Right, I don't doubt that. But the reality is that medicine is not for everyone in general, and if you are in the position with a poor MCAT/GPA that you are only considering some long-shots in the US or Caribbean, there's a lot more to unpack there before jettisoning off to the first school that tosses an acceptance in your direction.

I'm also writing from the perspective of someone who considers medicine to be "just a job" and doesn't find most of it particularly interesting or enjoyable. 
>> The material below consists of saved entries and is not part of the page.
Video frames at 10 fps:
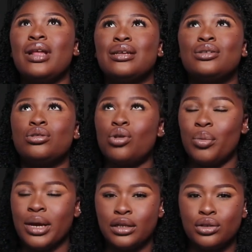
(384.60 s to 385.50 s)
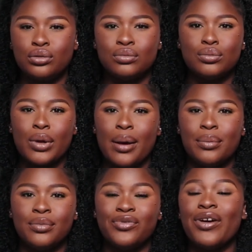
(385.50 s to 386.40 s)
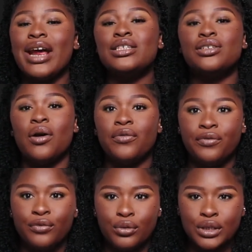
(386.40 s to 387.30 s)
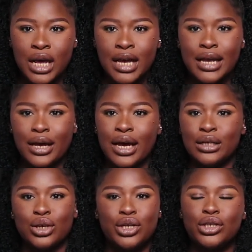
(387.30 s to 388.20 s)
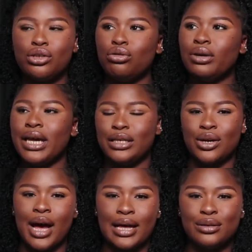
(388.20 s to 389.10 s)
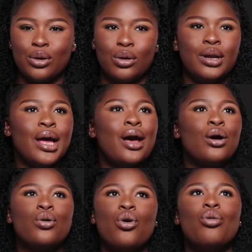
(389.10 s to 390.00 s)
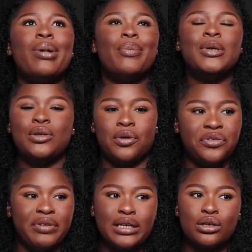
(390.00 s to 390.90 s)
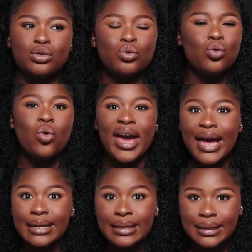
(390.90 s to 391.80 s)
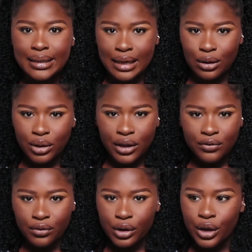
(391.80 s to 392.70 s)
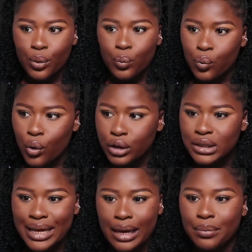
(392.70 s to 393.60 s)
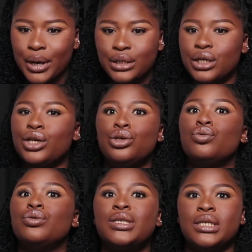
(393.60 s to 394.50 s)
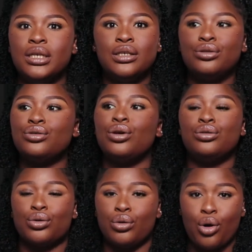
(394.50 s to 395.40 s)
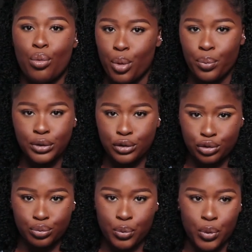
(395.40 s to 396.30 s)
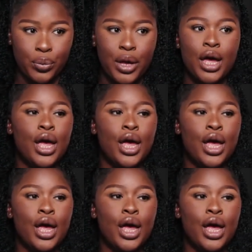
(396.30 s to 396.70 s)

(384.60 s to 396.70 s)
are so many variety of foods that you can just, you know, get your hands on. Google Map is your friend. Just Google anything you're looking for. It works like magic. You will see it. It's going to come up. It's going to pop up.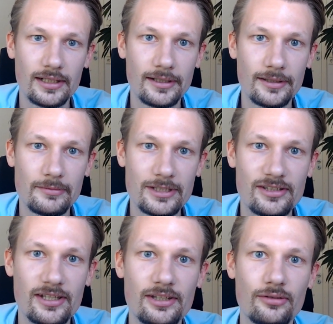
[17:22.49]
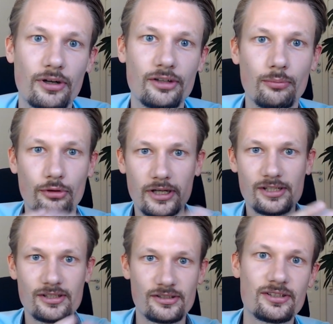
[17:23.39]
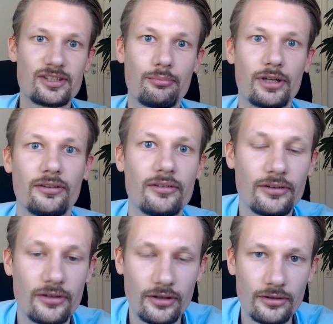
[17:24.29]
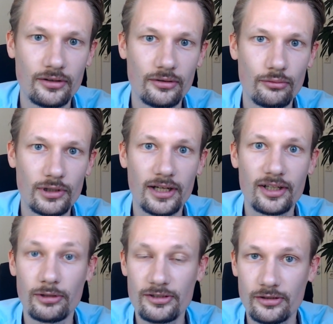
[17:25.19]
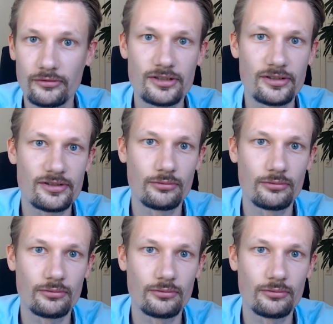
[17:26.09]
a state where the operations is dependent on reliable services,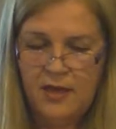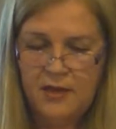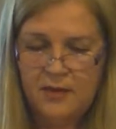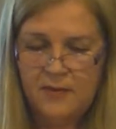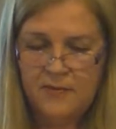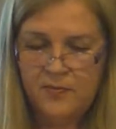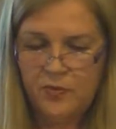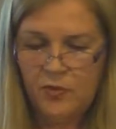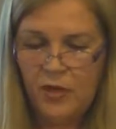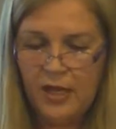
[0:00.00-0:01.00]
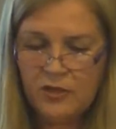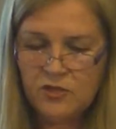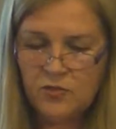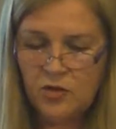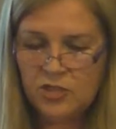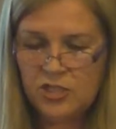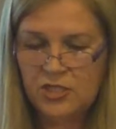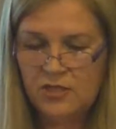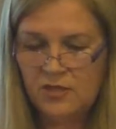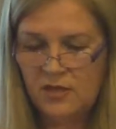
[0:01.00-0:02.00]
We'd like to
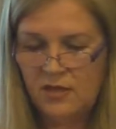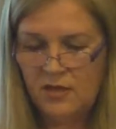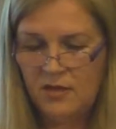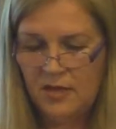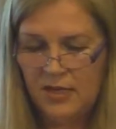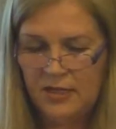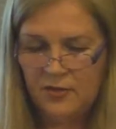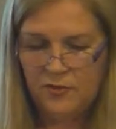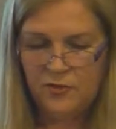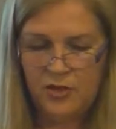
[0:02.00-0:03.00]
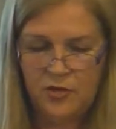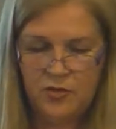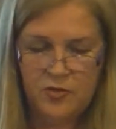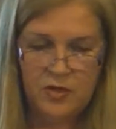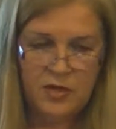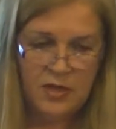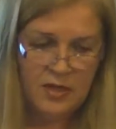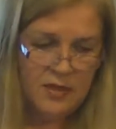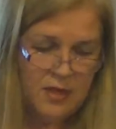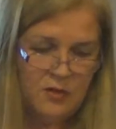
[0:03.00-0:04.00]
watch a little video,
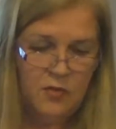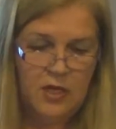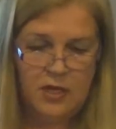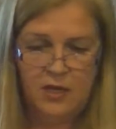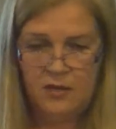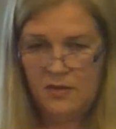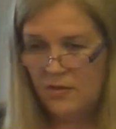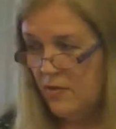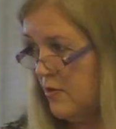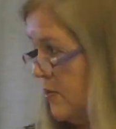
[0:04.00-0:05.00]
and then we canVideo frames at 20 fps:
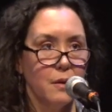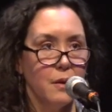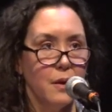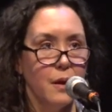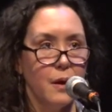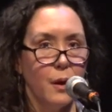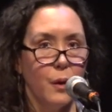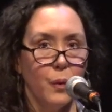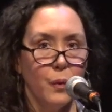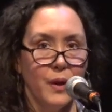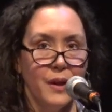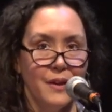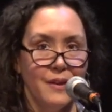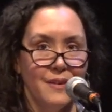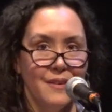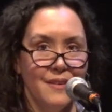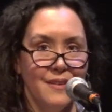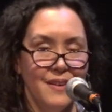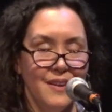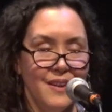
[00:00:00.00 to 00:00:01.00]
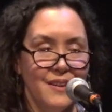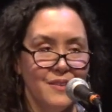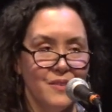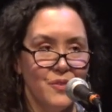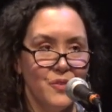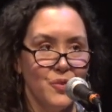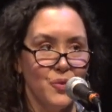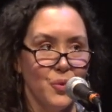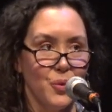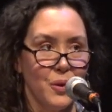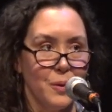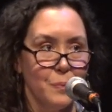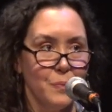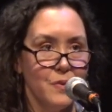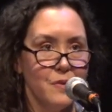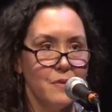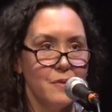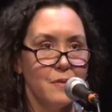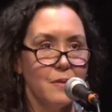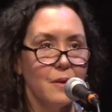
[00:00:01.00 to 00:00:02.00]
in
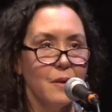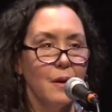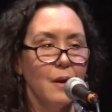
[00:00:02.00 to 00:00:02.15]
stormsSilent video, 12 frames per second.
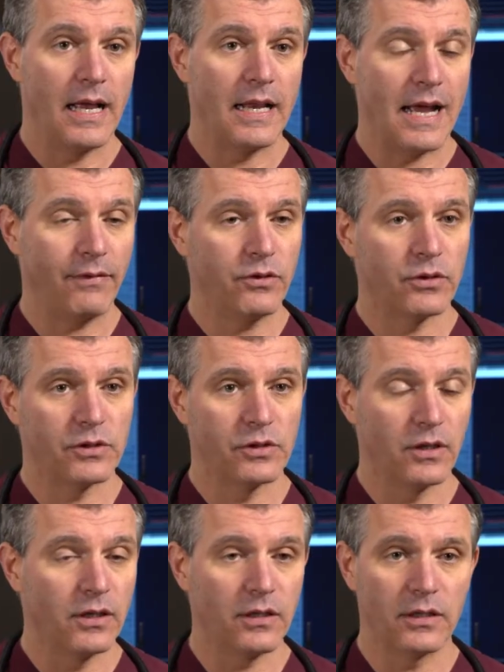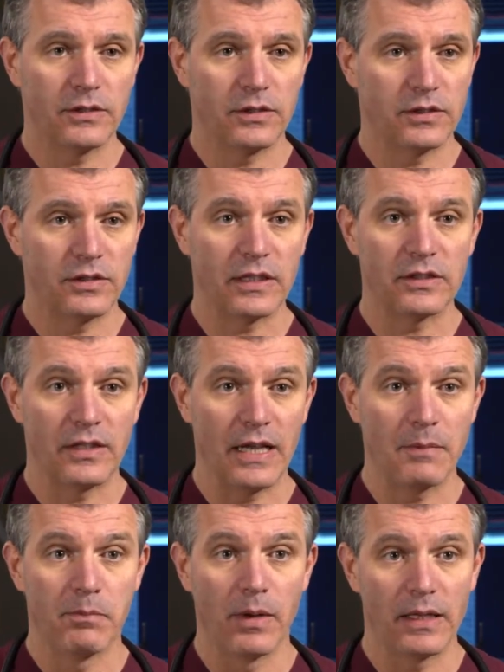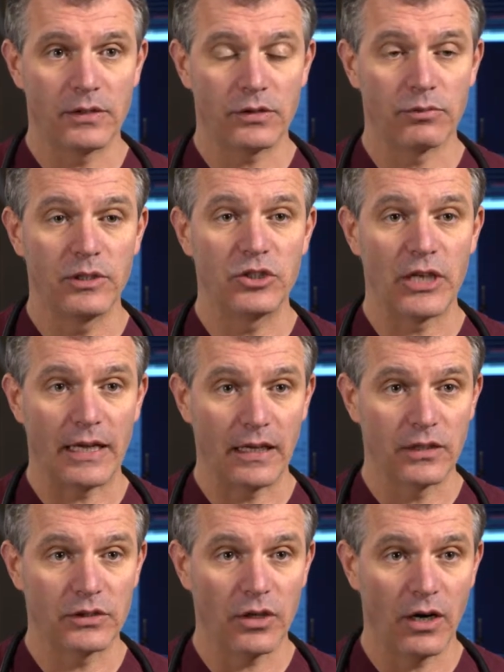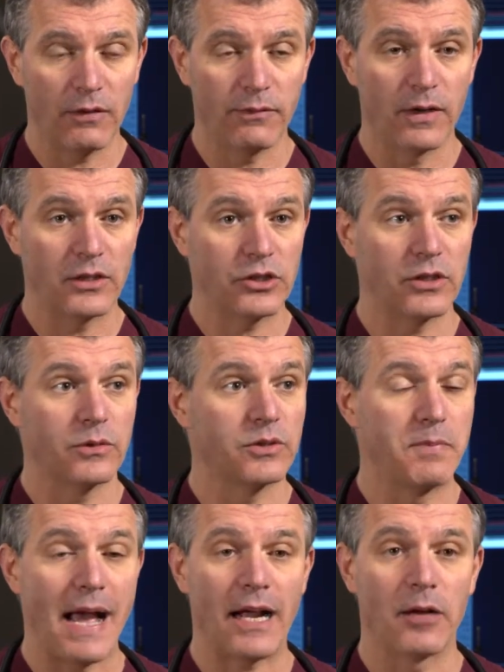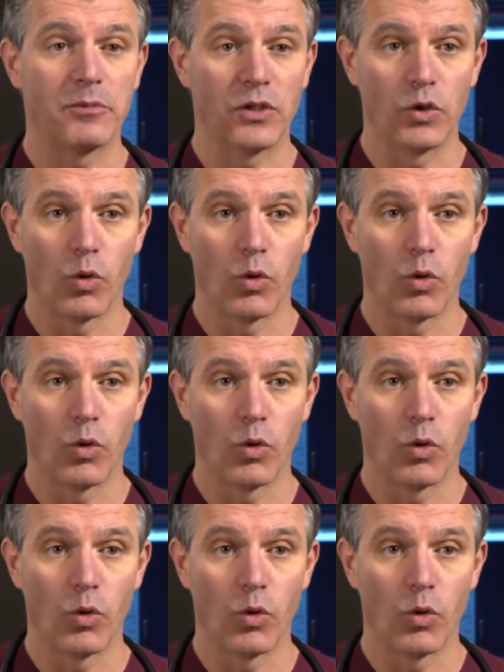and after as little as six to eight months, rechecking his heart function, it was back up to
Residency positions also appear to be getting increasingly precarious in Canada alone, from a CMG perspective. Not to mention adding on a couple hundred thousand more in debt and astronomically more uncertainty should someone seriously contemplate the US or Caribbean, with visa issues, tropical storms (see Carib school not too long ago, that had their students on a cruise ship until they could find an arrangement with some DO school to share resources temporarily), the grind of the training process and then having to travel all over the place for rotations and having to constantly ingratiate your superiors as you hope for an eval that is more than a nondescript one-liner. There's also the burden of the Step exams that one would have to take and which have serious implications with respect to residency options. Doesn't sound like a particularly attractive lifestyle to endure as you continue to rationalize your doubts away in pursuit of that ever elusive carrot on a stick.

Not everyone who goes to the Caribbean or US as a Canadian is going to become a well-remunerated surgeon, internal medicine subspecialist, radiologist, or dermatologist. And what about those fellowships or graduate degrees? The ability to choose where you want to work? I also don't have much faith in the prospect of utilizing student loans to profit from them. I'm sure it's possible, but would wager it is incredibly uncommon...not to mention another source of risk and uncertainty in addition to everything outlined above. 

I'm also not entirely sure where a Canadian undergraduate student would acquire a cool $400-500K CAD to finance such an endeavour. Not everyone would have access to extensive family funds to bridge the gap left by inadequate student loans or meet the criteria for the few scholarships available. And what about the exchange ratio of the Canadian dollar...this isn't exactly a rosy picture being built.

The point isn't to be entirely risk-averse, but to be well-informed and comprehensively evaluate the situation at hand, prior to undertaking a risk that one must be personally comfortable with bearing and willing to endure the potential consequences of.

You're mixing 2 things up. Low mcat/gpa won't get you into the US. And going to the carib = ~40% chance of failure (at least) vs USA 5% chance. 

You can make mid to high 6 figures as a family doc if you play your cards right. There are docs doing it right now (ex. high volume FHOs). And hence the loans are well worthwhile. 

However I do agree with the visa issues and for that reason I think going to the US will soon become an unwise option. Carib has always been and will be even more of a terrible option.